The prosecution told the jury that Drennen was guilty because Wyoming law prohibits the shooting of an unarmed person under all circumstances. In fact, the court said, the right to defend oneself depends, along with the amount and type of force used, on what “is reasonably necessary under the circumstances. It is for the jury to determine whether…a defendant defended himself in a reasonable manner,” the court said.

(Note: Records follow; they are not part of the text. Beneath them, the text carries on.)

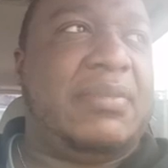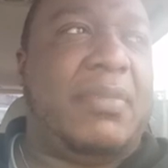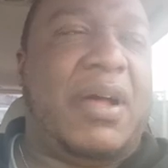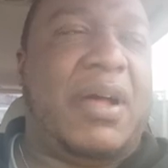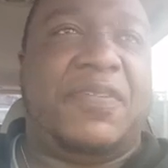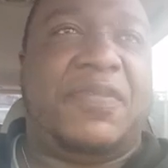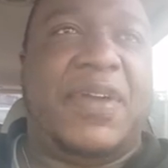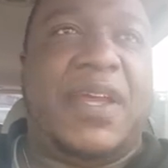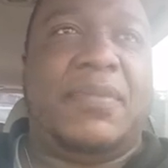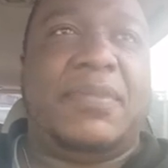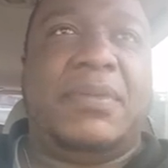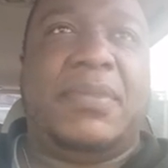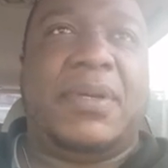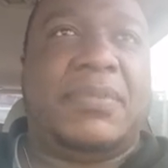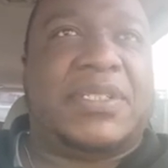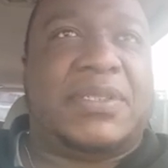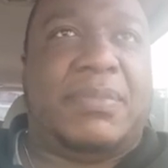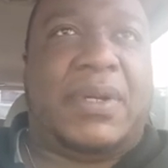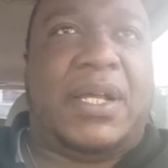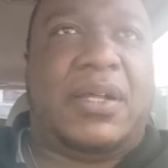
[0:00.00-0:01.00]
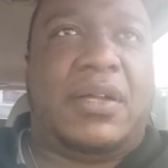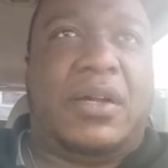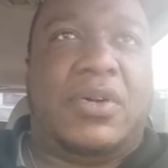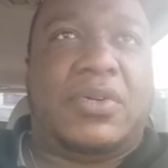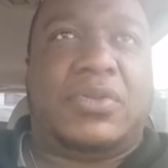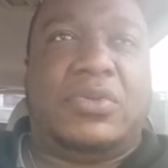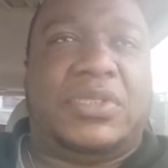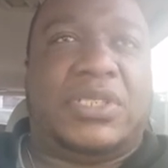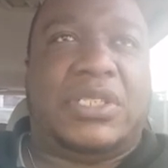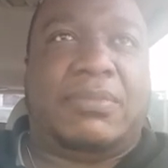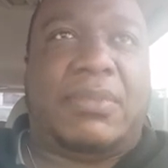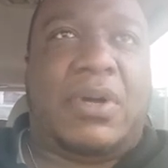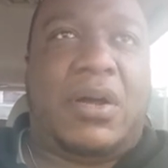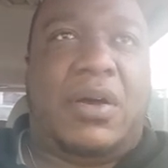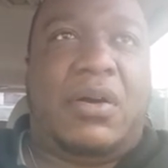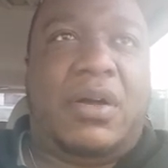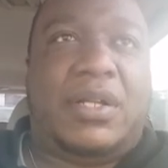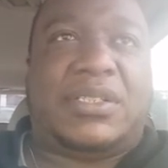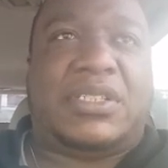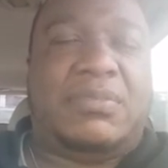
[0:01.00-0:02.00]
my family members, my uncles and my
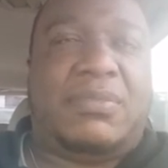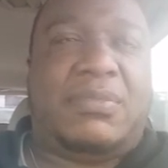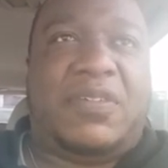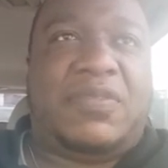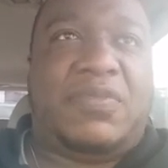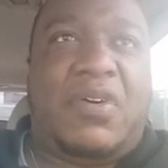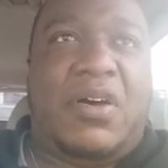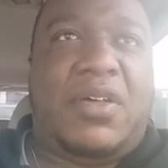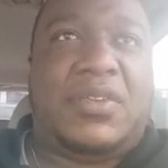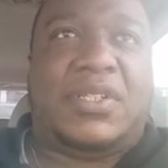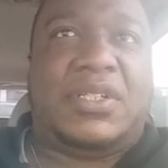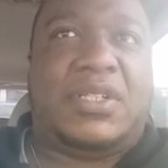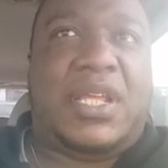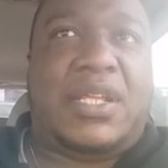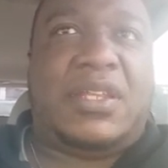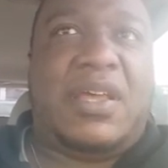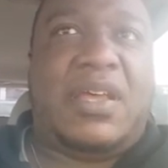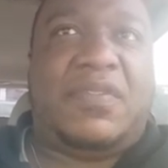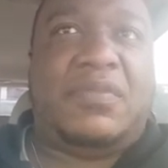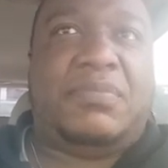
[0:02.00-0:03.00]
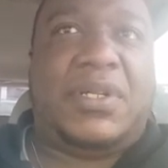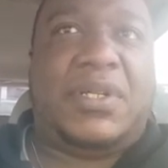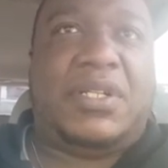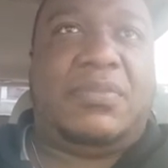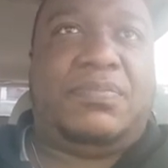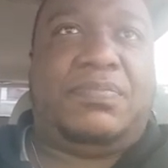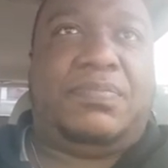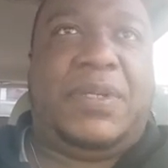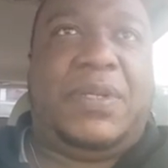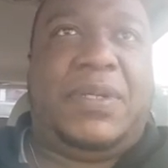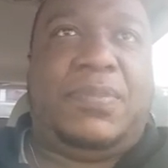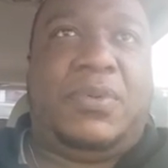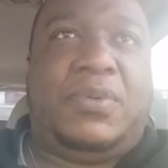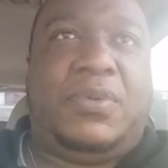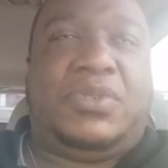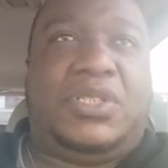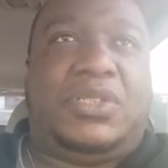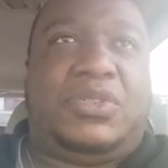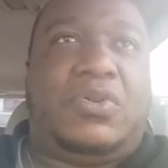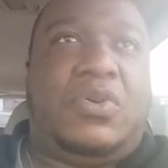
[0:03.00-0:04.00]
aunts and my father, they never been people
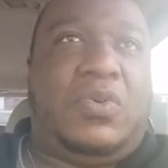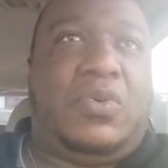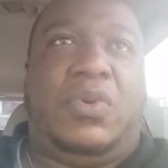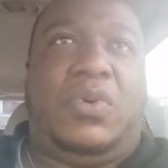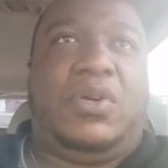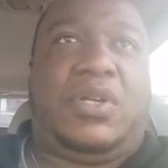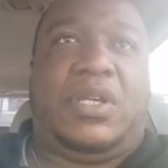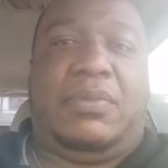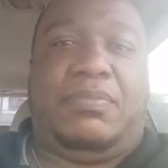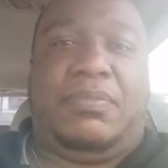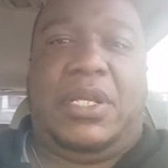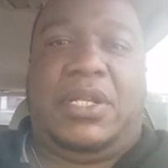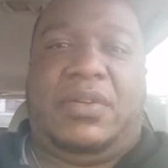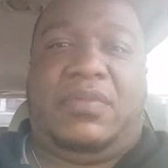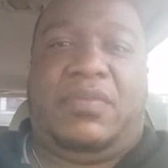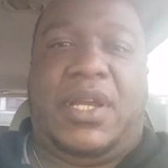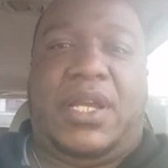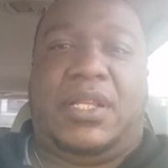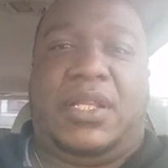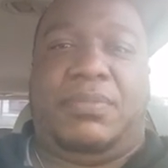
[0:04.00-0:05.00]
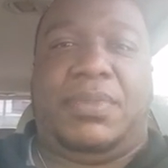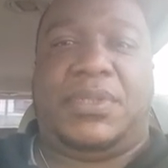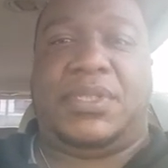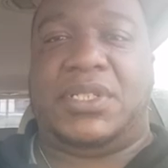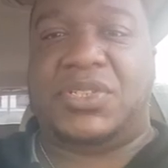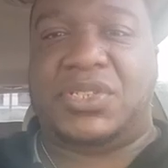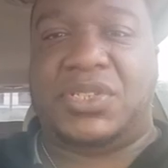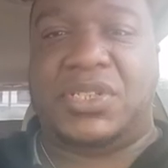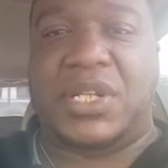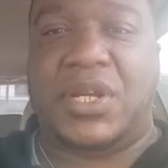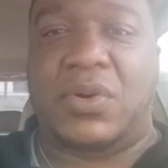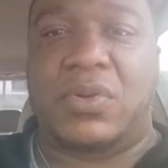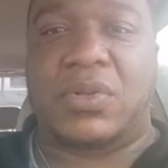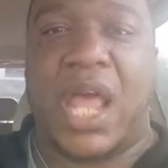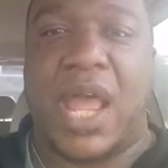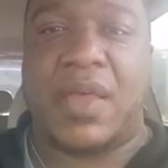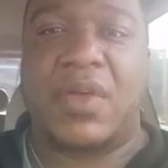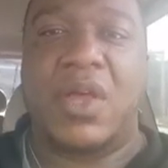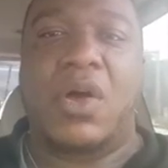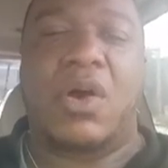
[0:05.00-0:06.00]
who just go to work and be in a regular position their whole
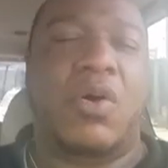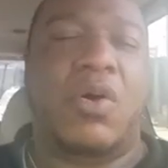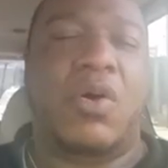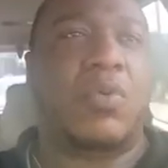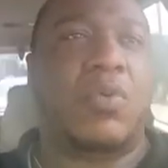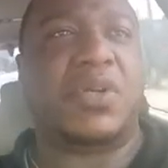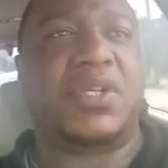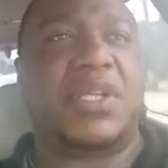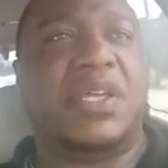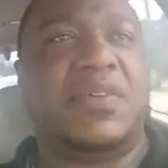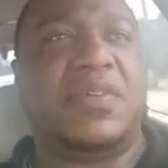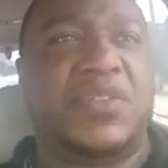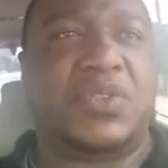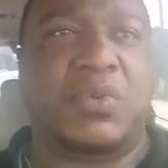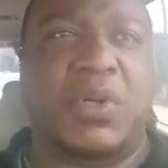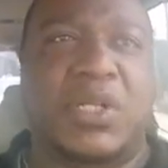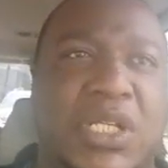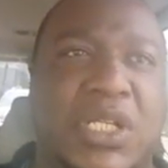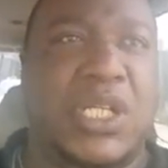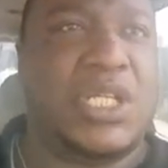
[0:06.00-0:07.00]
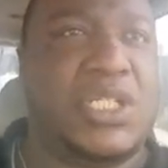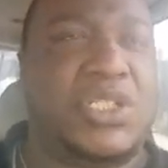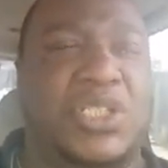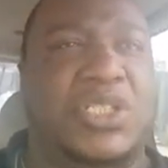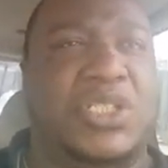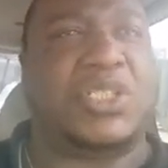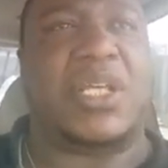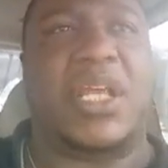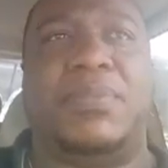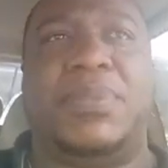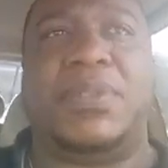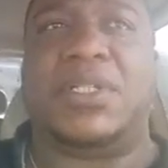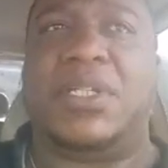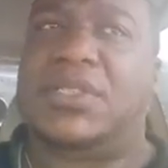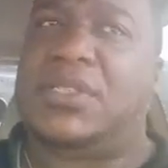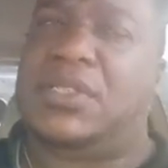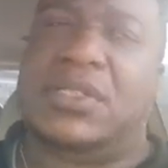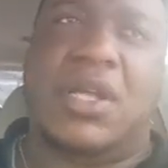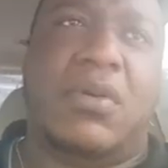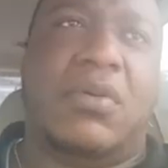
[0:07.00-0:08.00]
life. Oh, I work here for 20 years in the same
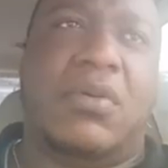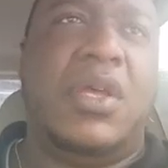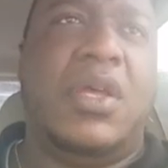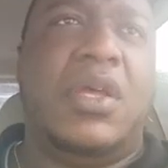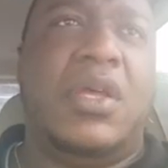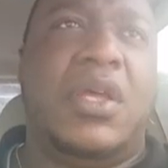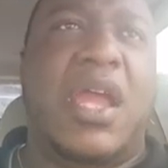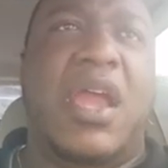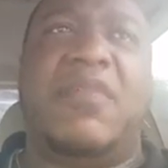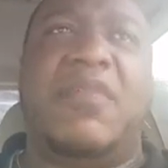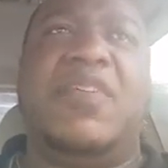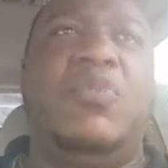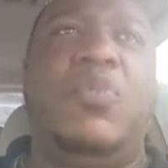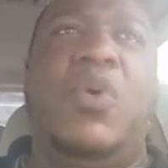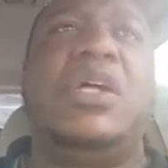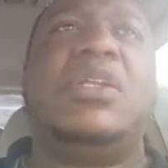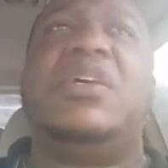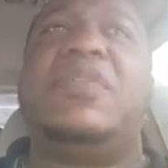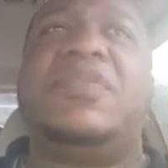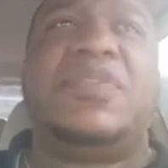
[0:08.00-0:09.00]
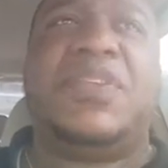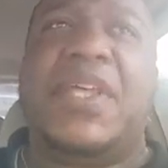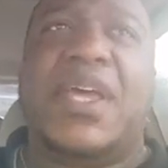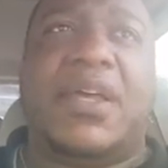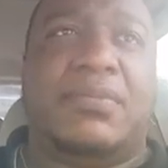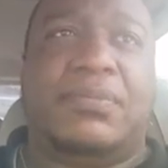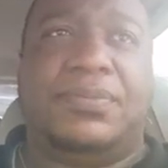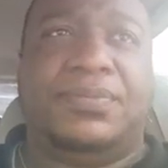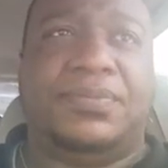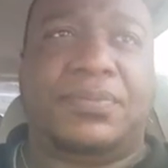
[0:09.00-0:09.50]
position. No. Every one of them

The court also said the jury instructions given were confusing and wrong. The court did not specifically rule on the claim that Drennen’s lawyer had failed to provide an adequate defense, but noted that the failure to seek experts to support the claim of self-defense exacerbated the effect of the prosecution’s misstatements of the law of self-defense.
After the reversal, Freemont County District Attorney Michael Bennett reviewed the evidence that had been developed by the defense experts. On December 18, 2013, he filed a motion to dismiss the case. “I made up my mind that self-defense was supported by the evidence and the facts in the case,” Bennett said.
On December 19, 2013, Ninth District Court Judge Norman E. Young dismissed the case and Drennen was released.